WASHINGTON, D.C.— Dennis Kelleher, President, CEO, and Co-founder, issued the following statement in response to Trump’s Acting FDIC Chair Travis Hill’s release of formerly nonpublic confidential documents regarding the FDIC’s supervision of crypto-related activities.
“In a highly political move, the Acting FDIC Chair this morning released formerly nonpublic, confidential supervisory documents with the apparent intent of influencing pro-crypto hearings scheduled by Republicans today in the Senate and tomorrow in the House. This appears to be part of a coordinated two-part plan. First, the crypto industry and its allies are attempting to pressure banking regulators to ignore crypto’s known risks and overlook its potential risks. Second, they are attempting to turn the FDIC into an industry booster that prioritizes innovation, crypto, and fintech above the FDIC’s mission to protect the 126 million U.S. households that have bank savings accounts. The FDIC, however, does not exist to promote industry profits above depositor protection, as pointed out here. Innovation is great, but it often comes with great risk, and the FDIC’s job is to protect Americans’ savings and deposit accounts from those risks.
“The FDIC’s record of doing that has made it the gold standard in protecting Americans’ savings. That’s because the banking regulators and supervisors at the FDIC and elsewhere are vigilant in looking for, finding, analyzing, and ensuring banks mitigate risks, regardless of where those risks come from. Doing that job well requires them to be on heightened alert for new, novel, untested, unknown, and potentially dangerous risks. Viewed through that lens, the regulators’ actions regarding crypto were justified. Crypto, in particular, had a proven track record of being very high-risk with extreme volatility, causing boom-bust cycles, and engaging in massive, widespread manipulation, fraud, and criminal activity. FTX and its now-imprisoned former CEO Sam Bankman-Fried (SBF) are just the most visible examples of the very long crypto-RAP sheet.
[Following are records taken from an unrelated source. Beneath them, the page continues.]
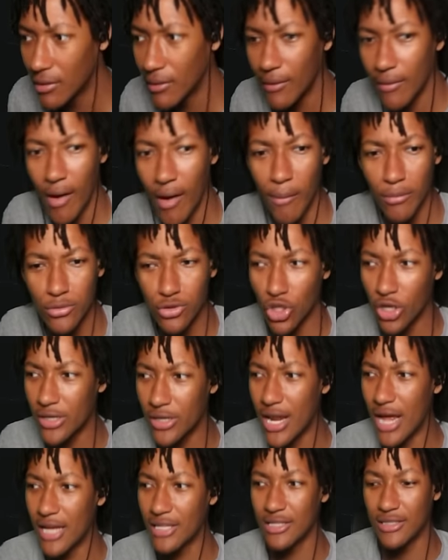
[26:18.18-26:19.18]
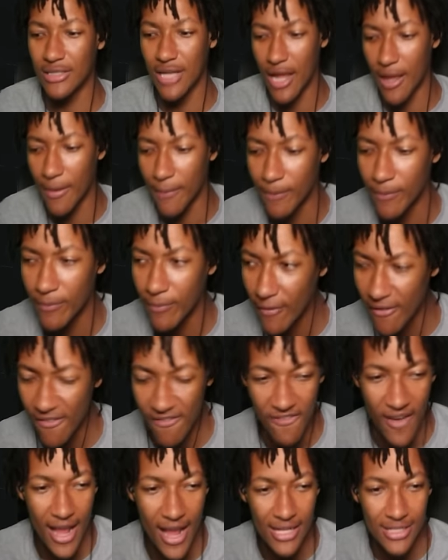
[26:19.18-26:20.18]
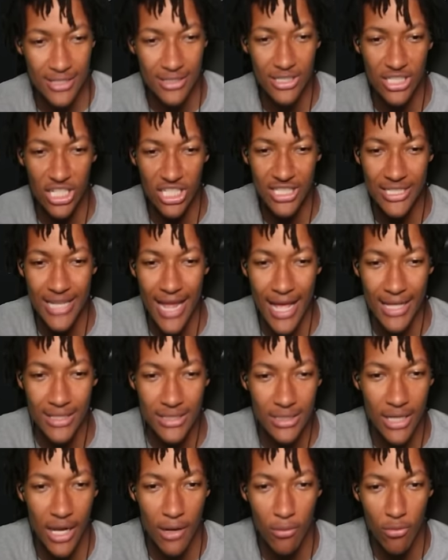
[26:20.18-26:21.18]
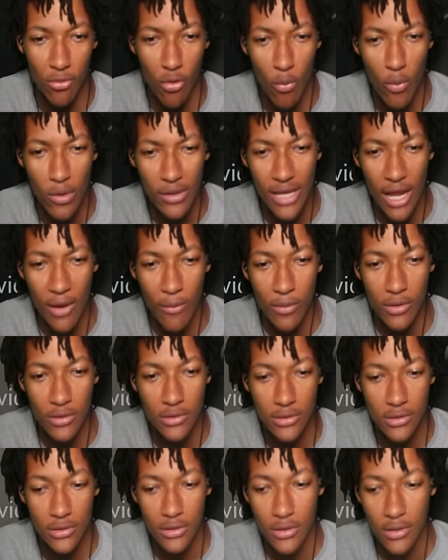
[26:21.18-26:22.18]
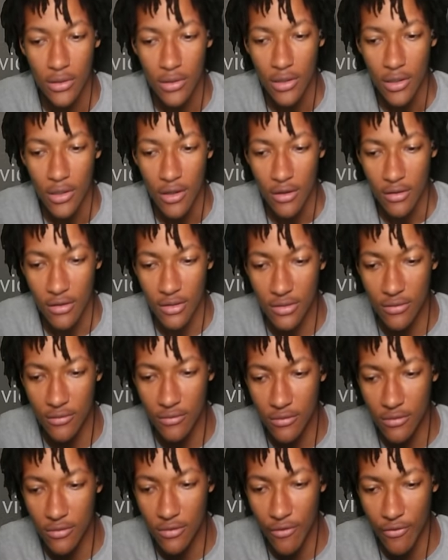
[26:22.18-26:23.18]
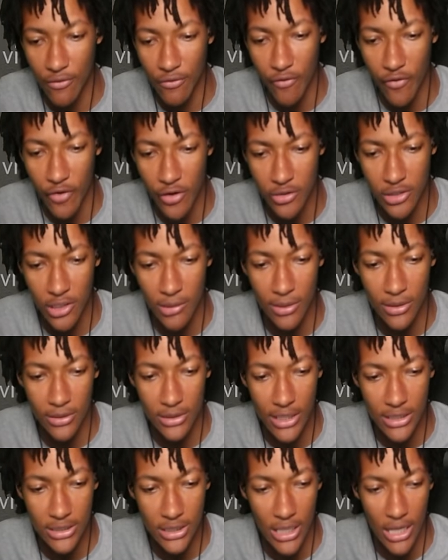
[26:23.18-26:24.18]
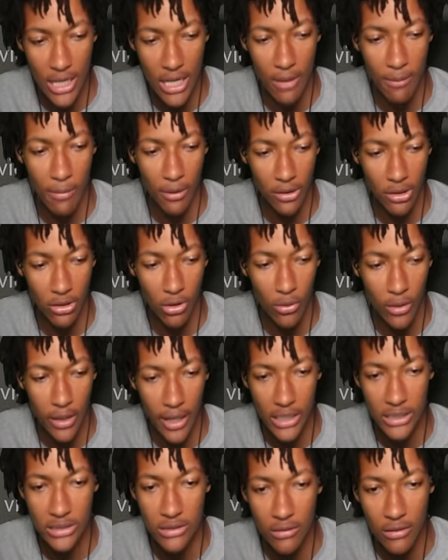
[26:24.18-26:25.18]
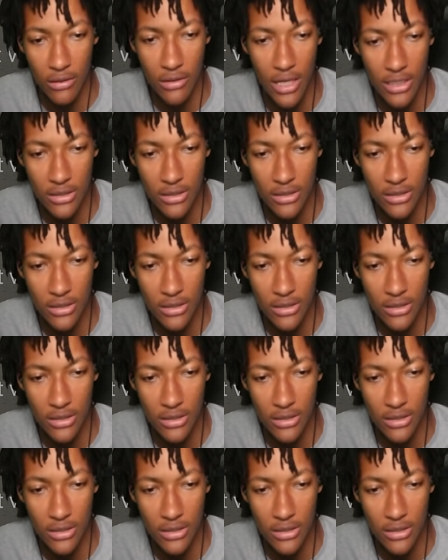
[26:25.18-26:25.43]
I was looking at the damn face just dancing. I don't know what that was. The, the, the videotape contains a hint about the location of the next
“Another example is the so-called ‘crypto winter’ of 2021-2022, which is a misleading euphemism for a breathtaking crypto crash that resulted in the loss of $2 trillion in value in less than one year. That was real money lost by lots of Americans. If the regulators had not aggressively policed banks’ riskiest crypto activities in 2021-2022, then it’s likely that the $2 trillion crypto crash would have spread to the banking system, almost certainly causing trillions of dollars more in losses and leading to bank failures and bailouts likely much worse than the 2023 crisis.
“The FDIC and other banking regulators are not heroes or flawless, but they are the front-line protectors for Americans’ savings accounts, and the FDIC’s work, if they are allowed to do it, also prevents crashes and bailouts. That’s what is being put at risk if the agenda of crypto and its allies at the FDIC and elsewhere succeed in putting industry profits first and risk analysis second. Those regulators definitely should be nondiscriminatory as to products and services, but they must look for risks wherever they appear regardless of product or service. Depositor protection and risk-neutral analysis are what the crypto industry is threatening and that has broad and deeply dangerous consequences for America’s banks and economy.
“While the Acting Chair stated that the release of these previously nonpublic, confidential supervisory documents was in response to a lawsuit and FOIA request, we do not recall the FDIC issuing a press release under such circumstances in the past. It’s not even clear that the documents were provided in the lawsuit or to the FOIA requestors prior to the press release. It is against the law to improperly release nonpublic confidential supervisory materials, and it is not clear based on the public record if this release was consistent with those laws. We urge the FDIC inspector general to review these actions and provide a public report on the outcome of that investigation.”